В кулуарах, где толпились случайные посетители, где переговаривались, сойдясь тесным кружком, озабоченные люди и покорно чего-то ждали одинокие личности, точь-в-точь как в зимний вечер на Центральном вокзале, Роджер подошел ко мне.
– Говорят, Леверет отлично справился, – сказал он.
– Лучше, чем справились бы вы.
Роджер невесело усмехнулся, выпятив нижнюю губу.
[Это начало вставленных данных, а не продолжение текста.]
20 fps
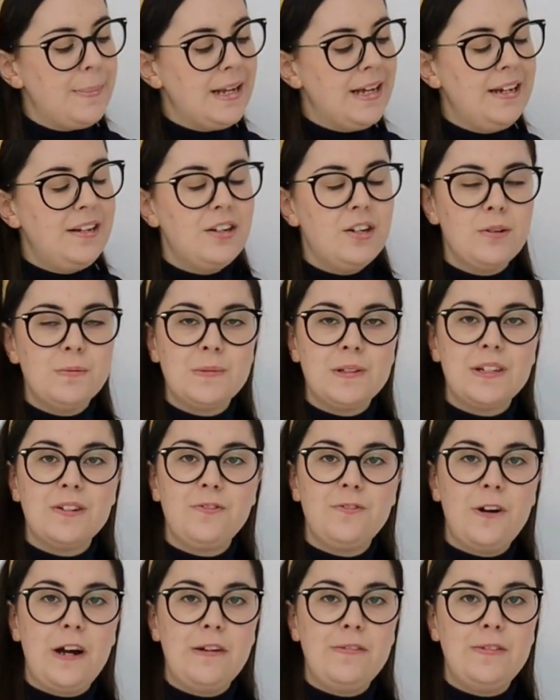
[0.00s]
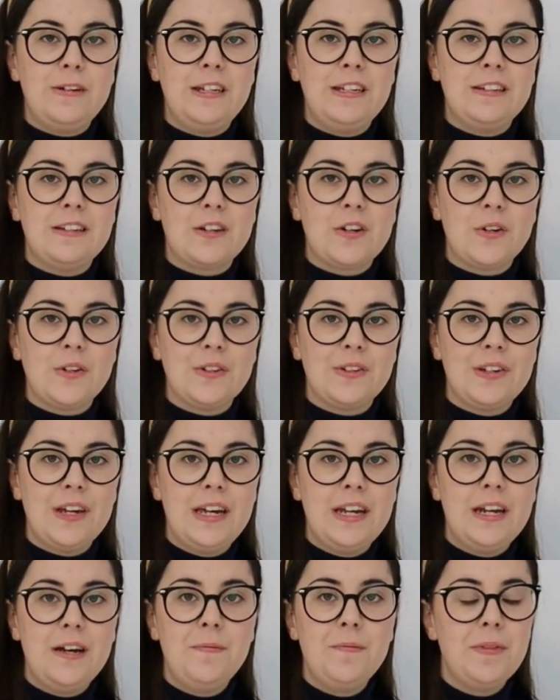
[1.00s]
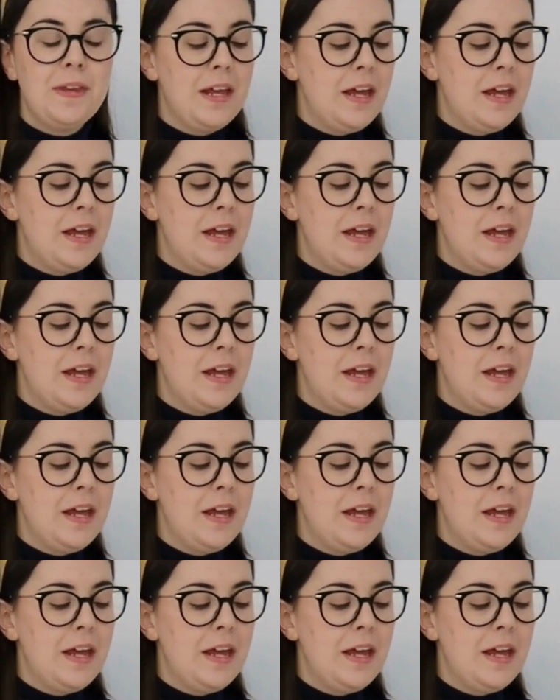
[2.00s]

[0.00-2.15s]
Blade comes in a 5 litre container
Он хотел что-то сказать, но тут я заметил Элен. Она, должно быть, вышла с галереи для гостей и, проходя мимо нас, сдержанно улыбнулась мне, как человеку мало знакомому. Роджера она словно не заметила, так же, как и он ее. Я смотрел ей вслед, пока она не скрылась в дверях.
– Она пошла домой, – сказал Роджер. – Чуть погодя и нам можно двинуться. Я, пожалуй, пойду с вами.
Во дворе мутно светились сквозь туман фонари и огоньки такси. Мы пошли к такси, и Роджер вполголоса предложил, чтобы адрес шоферу дал я.
Щелкнула дверца лифта. Прозвенел звонок.
Элен открыла дверь, меня она ждала, но при виде Роджера вздохнула изумленно и радостно. Дверь затворилась за нами, и Роджер обнял ее. В этом объятии было и облегчение и доверие, так обнимаются любовники, которые хорошо знают, сколько наслаждения могут дать друг другу. А для нее, возможно, в этом объятии было и что-то большее. Они всегда встречались только в этих стенах, загнанные в угол необходимостью прятаться и скрываться, и она была счастлива хоть раз обнять его при свидетеле. Они охотно сейчас же улеглись бы в постель. И все-таки мое присутствие но только мешало им, но и радовало.